There are currently four types of holds in the climbing industry. We make them out of the same polyurethane resin. However, the difference between is how they attach to your wall. Below are types with the pros and cons of each.
Bolt-on holds attached with a single 3/8-16 Allen Head Socket Cap Bolt. The Allen Head Bolt has been the industry standard for decades. The pro is that they can be easily moved around for route setting. The con is that they can spin.
The addition of the spinner screw solves the spinning issue. Now the hold attaches with a 3/8-16 Allen Head Socket Cap Bolt plus a screw. The screw is usually a wood screw, a deck screw, or a concrete screw. Climbing gyms love them to keep their holds in the exact orientation they want them to be. Outdoor walls and playground love these because even with the expansion and contraction of the wall, the grips stay put. The con is that you do have to install the screw and take out the screw each adjustment.

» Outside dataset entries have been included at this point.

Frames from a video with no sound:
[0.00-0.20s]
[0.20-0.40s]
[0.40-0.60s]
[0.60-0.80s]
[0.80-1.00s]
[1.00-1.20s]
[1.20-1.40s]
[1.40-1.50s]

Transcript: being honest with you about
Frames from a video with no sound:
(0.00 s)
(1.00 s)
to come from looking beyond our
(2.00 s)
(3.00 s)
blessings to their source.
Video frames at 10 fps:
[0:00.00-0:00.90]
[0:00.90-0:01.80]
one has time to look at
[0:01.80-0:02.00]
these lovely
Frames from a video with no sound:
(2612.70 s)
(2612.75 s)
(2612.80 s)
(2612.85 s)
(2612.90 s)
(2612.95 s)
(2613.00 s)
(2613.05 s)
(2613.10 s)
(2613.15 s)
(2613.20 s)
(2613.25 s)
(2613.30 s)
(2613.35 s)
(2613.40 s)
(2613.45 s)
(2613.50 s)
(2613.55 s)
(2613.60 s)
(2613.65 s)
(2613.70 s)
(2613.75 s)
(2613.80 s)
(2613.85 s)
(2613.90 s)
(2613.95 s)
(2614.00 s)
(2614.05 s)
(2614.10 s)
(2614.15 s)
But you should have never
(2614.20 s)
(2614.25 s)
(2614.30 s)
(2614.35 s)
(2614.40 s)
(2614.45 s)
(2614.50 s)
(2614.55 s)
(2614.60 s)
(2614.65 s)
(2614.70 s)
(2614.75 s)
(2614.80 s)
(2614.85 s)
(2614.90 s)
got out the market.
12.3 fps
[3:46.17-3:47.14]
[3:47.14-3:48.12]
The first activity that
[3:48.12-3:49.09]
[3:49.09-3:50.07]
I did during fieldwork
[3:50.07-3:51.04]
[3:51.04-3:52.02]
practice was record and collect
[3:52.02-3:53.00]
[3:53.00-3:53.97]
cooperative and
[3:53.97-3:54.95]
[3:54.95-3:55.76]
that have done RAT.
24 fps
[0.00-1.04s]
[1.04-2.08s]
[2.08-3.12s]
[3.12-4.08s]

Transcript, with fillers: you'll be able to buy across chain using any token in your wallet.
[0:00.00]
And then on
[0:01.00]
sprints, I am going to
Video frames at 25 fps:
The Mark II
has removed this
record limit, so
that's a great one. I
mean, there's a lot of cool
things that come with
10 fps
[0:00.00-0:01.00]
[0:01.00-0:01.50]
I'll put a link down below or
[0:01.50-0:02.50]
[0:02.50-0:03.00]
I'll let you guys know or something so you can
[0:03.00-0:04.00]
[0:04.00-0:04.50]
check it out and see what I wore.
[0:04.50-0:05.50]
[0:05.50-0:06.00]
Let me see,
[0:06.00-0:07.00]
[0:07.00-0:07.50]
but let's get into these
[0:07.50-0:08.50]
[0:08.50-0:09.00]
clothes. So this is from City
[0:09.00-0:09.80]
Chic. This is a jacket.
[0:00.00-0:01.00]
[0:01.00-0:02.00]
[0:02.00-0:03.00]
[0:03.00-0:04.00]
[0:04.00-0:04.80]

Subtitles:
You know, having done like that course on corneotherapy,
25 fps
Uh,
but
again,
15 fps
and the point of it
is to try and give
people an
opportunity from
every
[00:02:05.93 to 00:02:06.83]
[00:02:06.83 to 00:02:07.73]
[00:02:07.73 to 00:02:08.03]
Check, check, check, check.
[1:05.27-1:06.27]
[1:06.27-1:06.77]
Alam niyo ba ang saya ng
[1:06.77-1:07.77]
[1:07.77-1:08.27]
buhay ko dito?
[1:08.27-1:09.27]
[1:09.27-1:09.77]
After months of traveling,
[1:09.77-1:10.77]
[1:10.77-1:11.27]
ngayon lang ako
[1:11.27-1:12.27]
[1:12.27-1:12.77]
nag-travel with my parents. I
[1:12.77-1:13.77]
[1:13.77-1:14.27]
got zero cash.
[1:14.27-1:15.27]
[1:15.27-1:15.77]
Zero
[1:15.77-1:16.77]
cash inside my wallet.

On that note, many think that they do not want screw holes all over the wall. Using screws on a wall is standard practice and should be embraced rather than avoided.
The Screw-on hold attaches with two to five screws per hold. The ropes course industry has migrated to these because no matter how thick the wall gets, a Screw-on screws into anywhere there is 3/4" of wood or thicker.
The pro here is that the hardware compared to Bolt-on is less expensive and that the hold will never spin. The con is that you have to remove up to 5 screws to move the grip. Screw-on holds are best suited for walls that will have the holds in more permanent locations.
2-Bolt Playground climbing holds take playground walls to the next level. With two 3/-16 Allen Head Socket Cap Bolts holding them in place, they will never spin. The con with these is that some sets have tooling ( the space between the bolts) that is not the same as the other holds. This is why we designed the 10 Pack 2 Bolt. It has the exact same spacing and depth in relation to the bolts. It is the very best set in our 2 Bolt line.